El consumo ético, justamente, fomenta una forma de incidir sobre lo que compramos y, por tanto, sobre lo que se ofrece. Pretende, así,  influir sobre los procesos de fabricación y transporte de aquello que consumimos.

Lo que se busca es conocer con detalle las implicaciones de todo lo que se adquiere en el mercado, abriendo la posibilidad de votar a través del monedero de los consumidores.

La idea es que éstos últimos se convierten en protagonistas del proceso económico y con capacidad de regular el mercado, desarrollando una conciencia crítica de todo cuanto se adquiere.

Ya en el año 2001 la “Alianza para un Mundo Responsable, Plural y Solidario”, una iniciativa de la Fundación Charles Leopold Mayer, presentó un decálogo de propuestas en este sentido, cuyo contenido es el que sigue:

– Promocionar el modelo de consumo responsable y estimular el debate sobre las consecuencias ecológicas y humanas de los modelos de consumo.

– Romper la idea social que asocia el consumismo con la realización social.

– Promocionar el control democrático sobre la industria publicitaria y denunciar los mecanismos psicológicos utilizados para modelar deseos y carencias.

– Incrementar la transparencia y la honestidad de la información al consumidor.

– Impulsar, por parte de los poderes públicos, la promoción del consumo ético y sostenible y penalizar el desperdicio, la contaminación o la marginación social.

– Fortalecer el consumo ético en la producción de la infraestructura colectiva.
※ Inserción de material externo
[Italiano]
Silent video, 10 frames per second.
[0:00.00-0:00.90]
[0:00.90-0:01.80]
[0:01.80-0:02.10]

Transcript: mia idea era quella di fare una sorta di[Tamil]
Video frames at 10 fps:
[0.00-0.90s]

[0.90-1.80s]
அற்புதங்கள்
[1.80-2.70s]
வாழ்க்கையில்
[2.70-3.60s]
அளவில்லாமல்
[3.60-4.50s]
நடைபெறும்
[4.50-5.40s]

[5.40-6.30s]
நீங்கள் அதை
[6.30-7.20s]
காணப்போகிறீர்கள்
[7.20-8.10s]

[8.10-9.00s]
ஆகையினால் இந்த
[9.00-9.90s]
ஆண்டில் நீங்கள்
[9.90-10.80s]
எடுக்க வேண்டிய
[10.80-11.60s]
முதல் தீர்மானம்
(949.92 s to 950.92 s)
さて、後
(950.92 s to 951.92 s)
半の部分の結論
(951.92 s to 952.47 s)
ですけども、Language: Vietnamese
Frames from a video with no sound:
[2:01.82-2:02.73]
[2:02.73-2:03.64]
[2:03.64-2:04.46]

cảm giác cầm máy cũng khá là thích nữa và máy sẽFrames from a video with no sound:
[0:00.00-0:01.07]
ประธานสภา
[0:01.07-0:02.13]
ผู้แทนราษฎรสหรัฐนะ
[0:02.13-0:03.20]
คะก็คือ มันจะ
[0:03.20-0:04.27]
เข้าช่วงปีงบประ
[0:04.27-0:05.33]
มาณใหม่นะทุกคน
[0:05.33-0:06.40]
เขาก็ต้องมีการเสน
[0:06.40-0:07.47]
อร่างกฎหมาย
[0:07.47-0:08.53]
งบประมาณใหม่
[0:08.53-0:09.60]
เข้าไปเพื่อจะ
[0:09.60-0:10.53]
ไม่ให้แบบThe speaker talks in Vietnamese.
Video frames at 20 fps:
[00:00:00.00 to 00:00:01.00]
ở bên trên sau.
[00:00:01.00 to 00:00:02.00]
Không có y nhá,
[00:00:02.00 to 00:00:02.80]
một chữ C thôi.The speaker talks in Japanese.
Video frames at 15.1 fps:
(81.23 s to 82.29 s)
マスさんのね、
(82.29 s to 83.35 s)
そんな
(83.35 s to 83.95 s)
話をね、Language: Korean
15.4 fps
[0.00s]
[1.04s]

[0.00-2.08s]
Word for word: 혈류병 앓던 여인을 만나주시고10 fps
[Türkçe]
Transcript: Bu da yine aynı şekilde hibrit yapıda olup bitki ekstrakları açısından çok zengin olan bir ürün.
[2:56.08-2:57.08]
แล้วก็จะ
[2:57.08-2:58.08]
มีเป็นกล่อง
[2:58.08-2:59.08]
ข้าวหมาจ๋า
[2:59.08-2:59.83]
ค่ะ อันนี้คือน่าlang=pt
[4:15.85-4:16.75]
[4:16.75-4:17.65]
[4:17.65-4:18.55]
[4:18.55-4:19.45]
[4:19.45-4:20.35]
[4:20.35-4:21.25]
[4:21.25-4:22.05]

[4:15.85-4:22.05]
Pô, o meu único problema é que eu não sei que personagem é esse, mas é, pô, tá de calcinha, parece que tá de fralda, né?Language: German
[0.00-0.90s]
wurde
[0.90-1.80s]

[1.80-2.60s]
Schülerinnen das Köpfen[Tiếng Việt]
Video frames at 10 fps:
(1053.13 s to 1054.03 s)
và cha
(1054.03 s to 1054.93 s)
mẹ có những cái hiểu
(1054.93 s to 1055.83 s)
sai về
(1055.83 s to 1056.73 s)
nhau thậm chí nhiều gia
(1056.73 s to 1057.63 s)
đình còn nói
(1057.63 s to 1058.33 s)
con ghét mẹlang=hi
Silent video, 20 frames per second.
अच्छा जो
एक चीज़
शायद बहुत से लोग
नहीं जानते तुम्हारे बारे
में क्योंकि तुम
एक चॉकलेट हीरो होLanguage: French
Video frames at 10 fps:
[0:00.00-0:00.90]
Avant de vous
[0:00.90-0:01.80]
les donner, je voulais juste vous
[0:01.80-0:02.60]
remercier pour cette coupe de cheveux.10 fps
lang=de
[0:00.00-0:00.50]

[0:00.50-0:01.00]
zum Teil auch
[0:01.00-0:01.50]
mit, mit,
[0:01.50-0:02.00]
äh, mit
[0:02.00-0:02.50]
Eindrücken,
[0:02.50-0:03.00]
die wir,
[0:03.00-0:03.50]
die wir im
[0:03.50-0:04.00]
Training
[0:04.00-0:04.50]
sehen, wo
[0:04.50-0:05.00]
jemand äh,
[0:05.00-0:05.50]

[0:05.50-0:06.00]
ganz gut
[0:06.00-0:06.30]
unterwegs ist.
– Actuar (boicot colectivo, denuncia, etc.) contra los bienes de consumo que promuevan la injusticia y la insostenibilidad, las empresas que exploten a sus trabajadores, a los animales o a la naturaleza, y a los productos de países que fomenten guerras y que no respeten al ser humano o al medio ambiente.

– Difundir los beneficios de los bienes de consumo benéficos, sostenibles y socialmente justos.

– Promocionar las necesidades sociales de consumo a través de la economía solidaria, difundiendo informaciones sobre las actuaciones solidarias para potenciar las opciones éticas.

– Estimular una cultura del consumo ético, sensibilizando a través de la educación y de la información.

La crítica al consumismo como estilo de vida no es nueva. En la década del ‘60, Erich Fromm escribió un libro que se hizo famoso: “¿Tener o ser?”, sugiriendo en ese interrogante la idea de que los individuos estábamos impelidos a optar por una de las dos posibilidades.

La diferencia entre tener y ser es la que existe entre una vida interesada en las cosas, en su acumulación, siguiendo el patrón consumista en boga, y otra cifrada en el despliegue de la propia persona.

El psicólogo insistía en la necesidad de un esfuerzo continuo para “reducir el modo de tener y aumentar el modo de ser”. Al respecto tomaba como referentes a los que él llamaba “maestros de la vida”, como Cristo o Buda.